-- WORK REQUEST --
Below is a listing to write out in full, exactly as given, without its pictures.

——

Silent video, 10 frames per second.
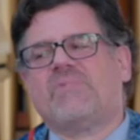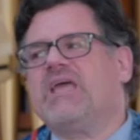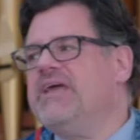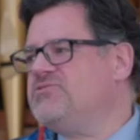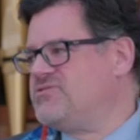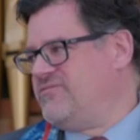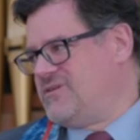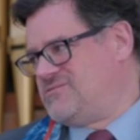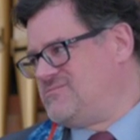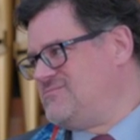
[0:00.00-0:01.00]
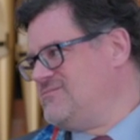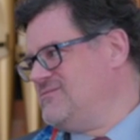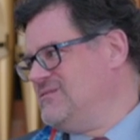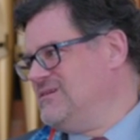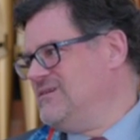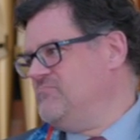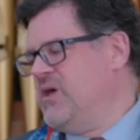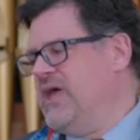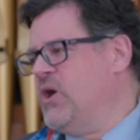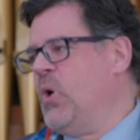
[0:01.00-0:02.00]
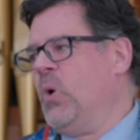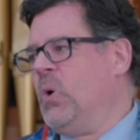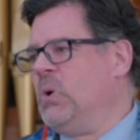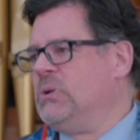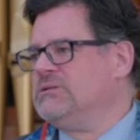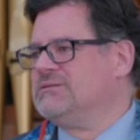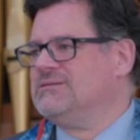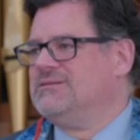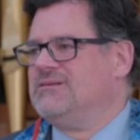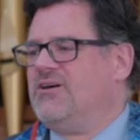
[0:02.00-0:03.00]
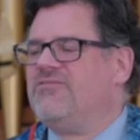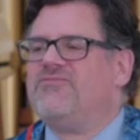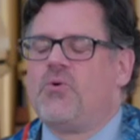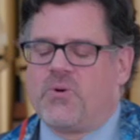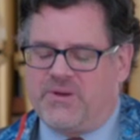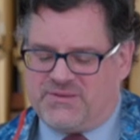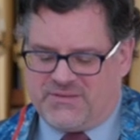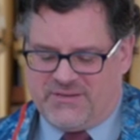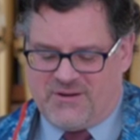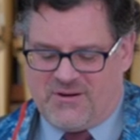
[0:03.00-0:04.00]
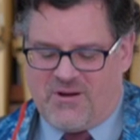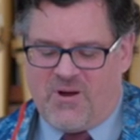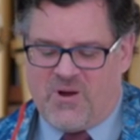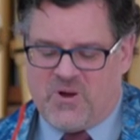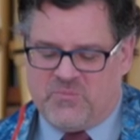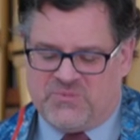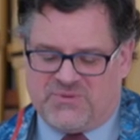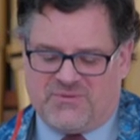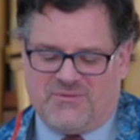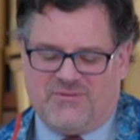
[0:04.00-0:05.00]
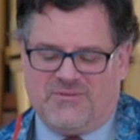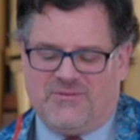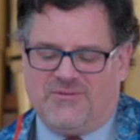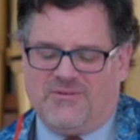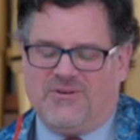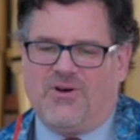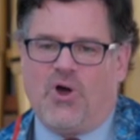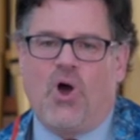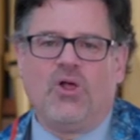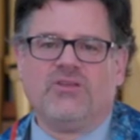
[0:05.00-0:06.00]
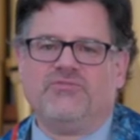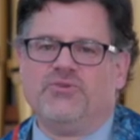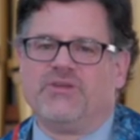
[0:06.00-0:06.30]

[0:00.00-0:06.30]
Each of us may hold a forest in our arms. All of you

——

-- SOLUTION FOR THIS PROBLEM --
Silent video, 10 frames per second.
[0:00.00-0:01.00]
[0:01.00-0:02.00]
[0:02.00-0:03.00]
[0:03.00-0:04.00]
[0:04.00-0:05.00]
[0:05.00-0:06.00]
[0:06.00-0:06.30]

[0:00.00-0:06.30]
Each of us may hold a forest in our arms. All of you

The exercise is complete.